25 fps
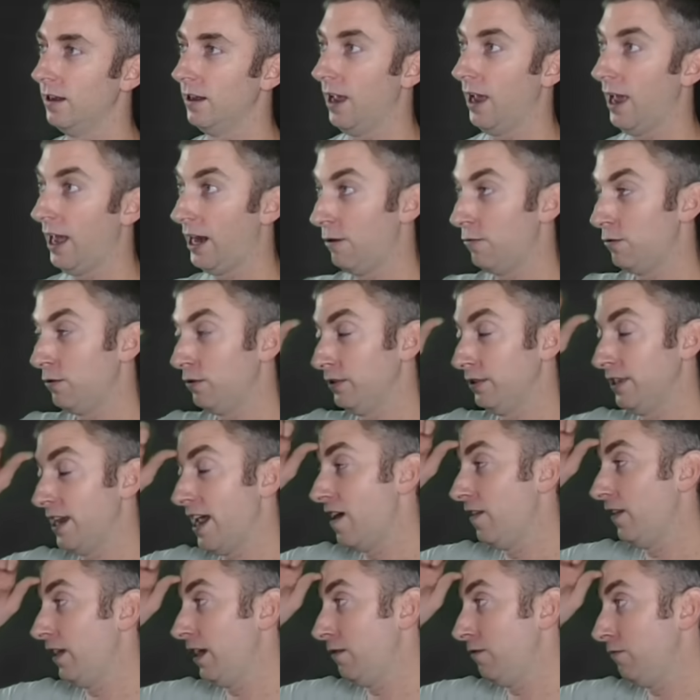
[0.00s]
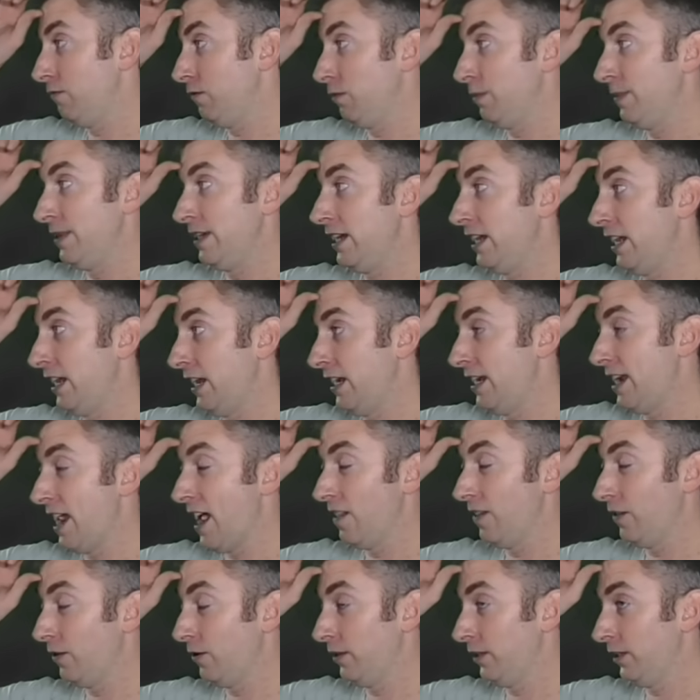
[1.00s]
and it will down it will begin
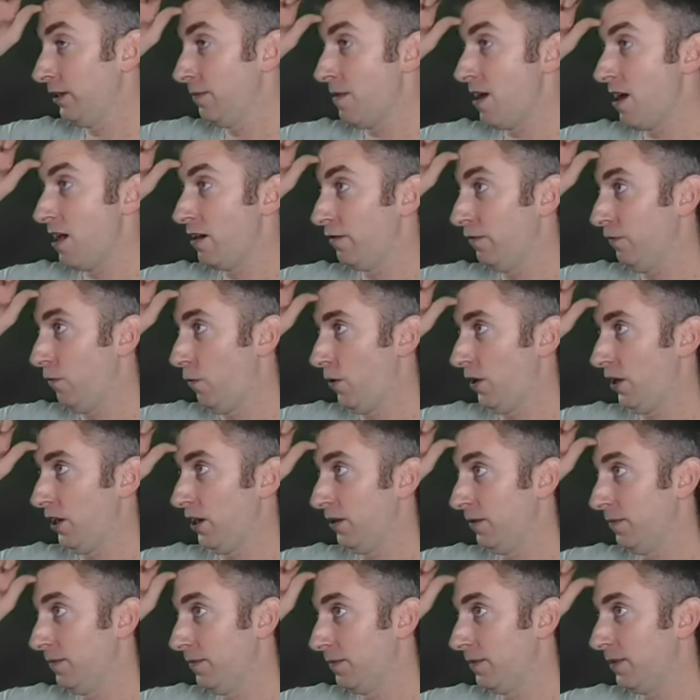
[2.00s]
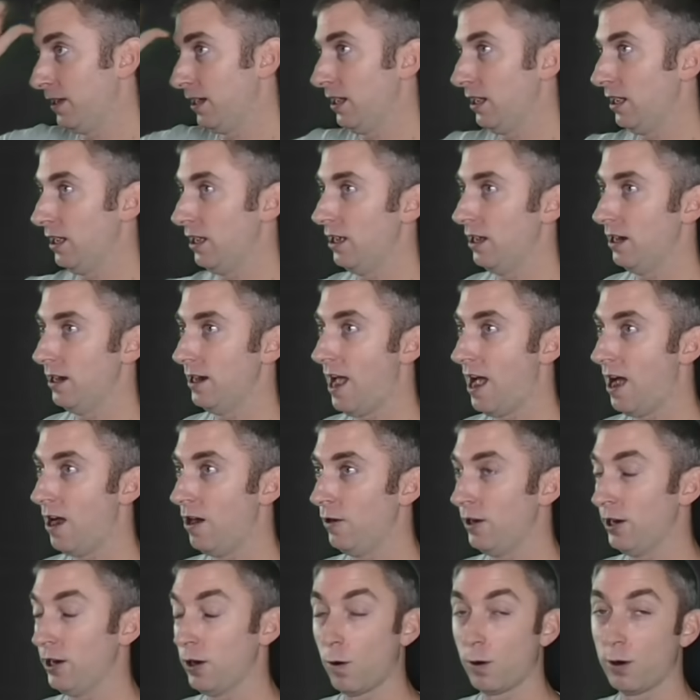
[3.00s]
downloading the model for you.
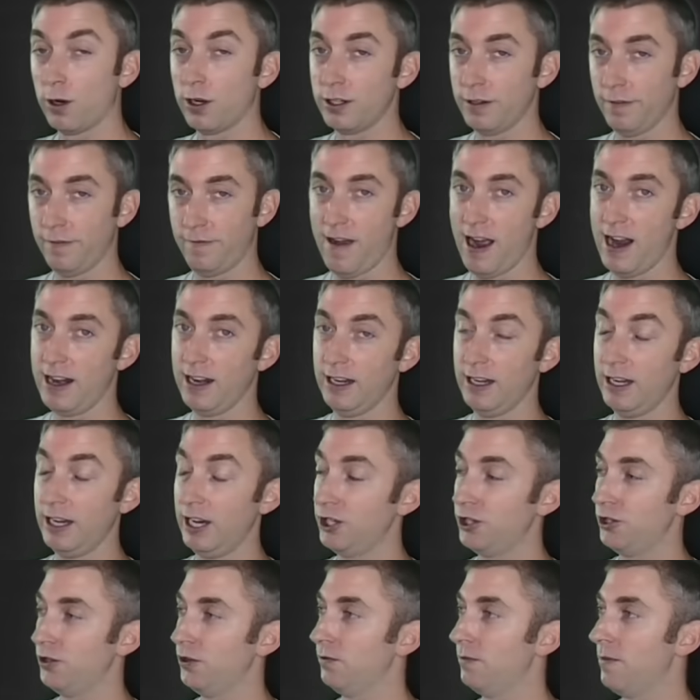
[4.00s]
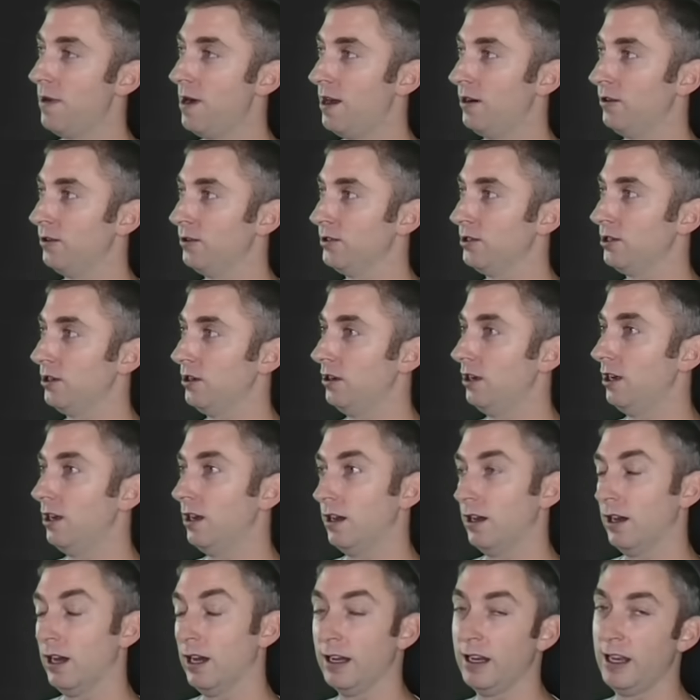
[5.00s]
Now, in order to find additional models,
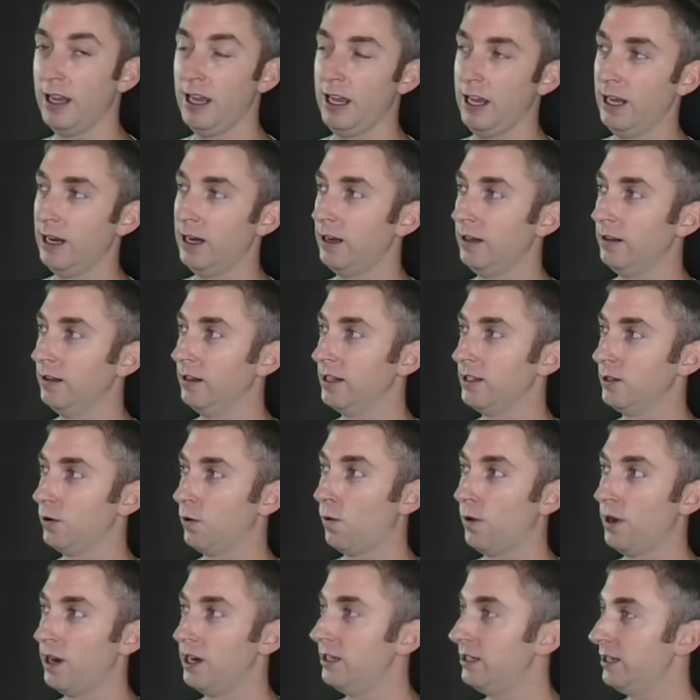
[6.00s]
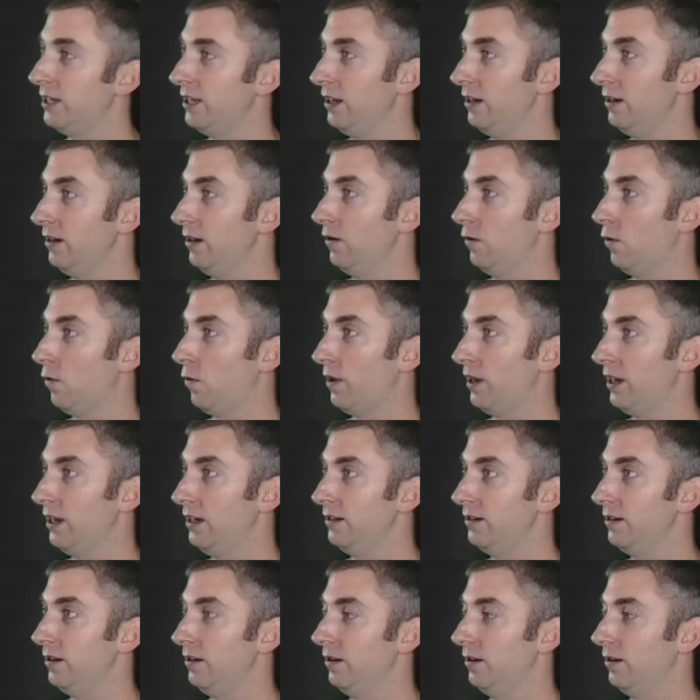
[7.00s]
again, let's orient it,
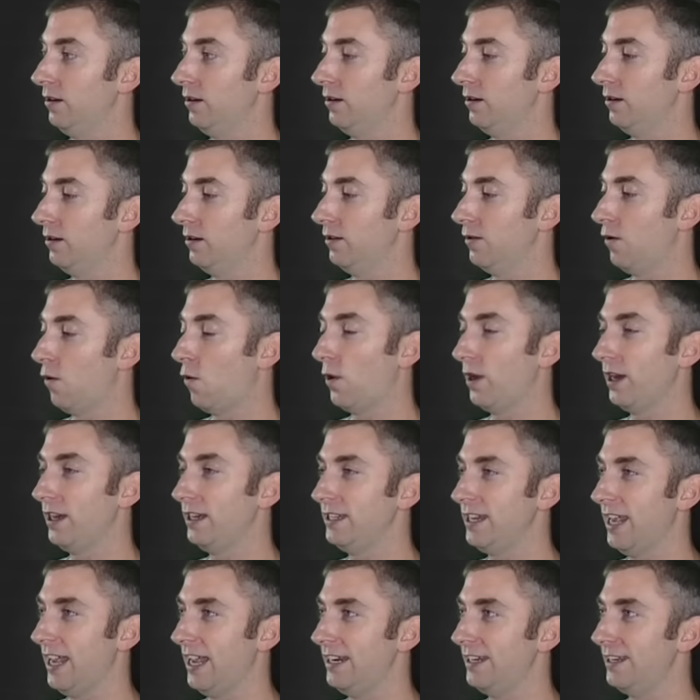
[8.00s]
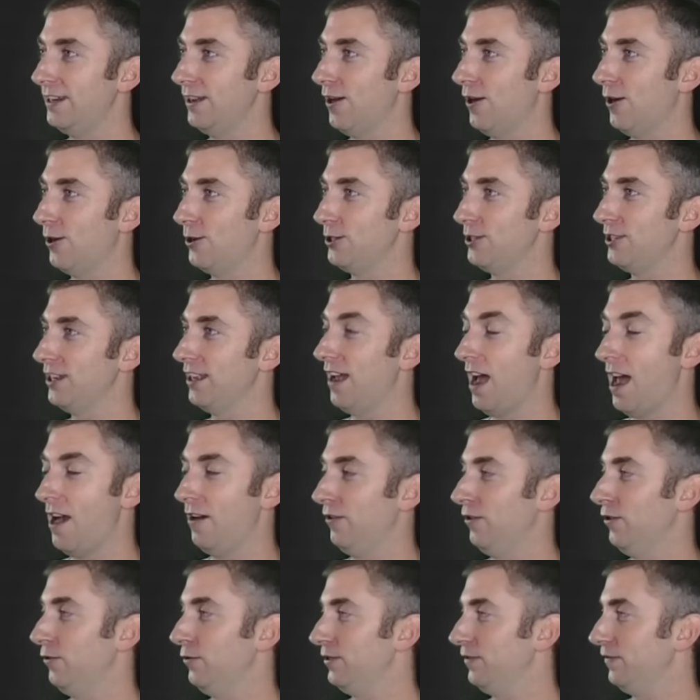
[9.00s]
orient orientate ourselves. I
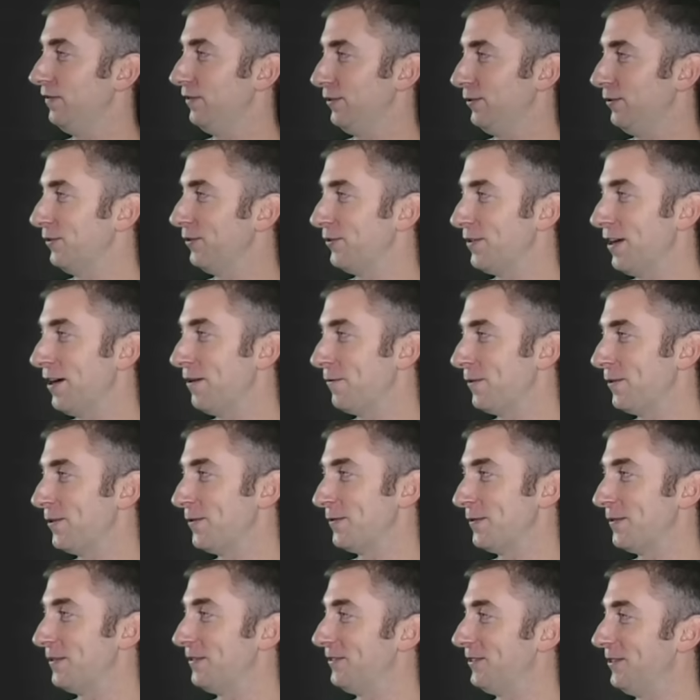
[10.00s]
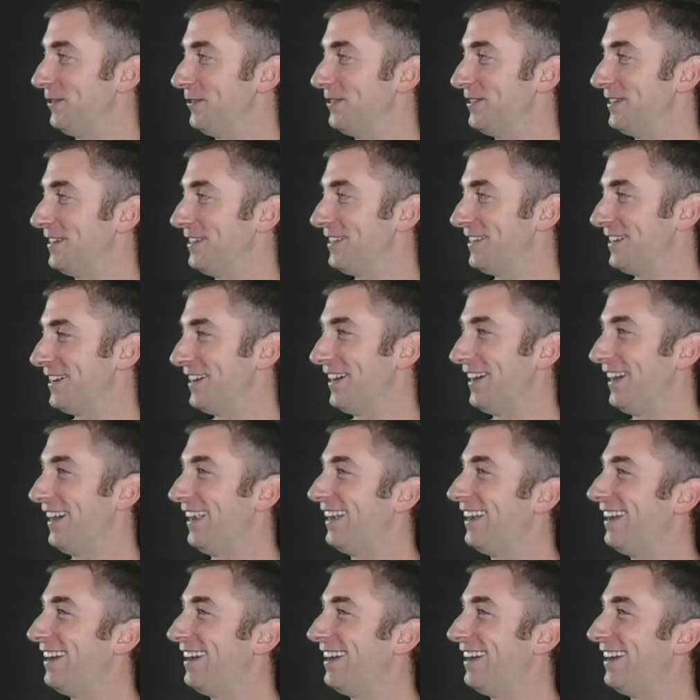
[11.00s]
don't know if the right word to use is here.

____________________

### GOAL OF THE EXERCISE
Every record above must be copied exactly; none of the pictures belong in the copy.

### WRITTEN ANSWER
25 fps
[0.00s]
[1.00s]
and it will down it will begin
[2.00s]
[3.00s]
downloading the model for you.
[4.00s]
[5.00s]
Now, in order to find additional models,
[6.00s]
[7.00s]
again, let's orient it,
[8.00s]
[9.00s]
orient orientate ourselves. I
[10.00s]
[11.00s]
don't know if the right word to use is here.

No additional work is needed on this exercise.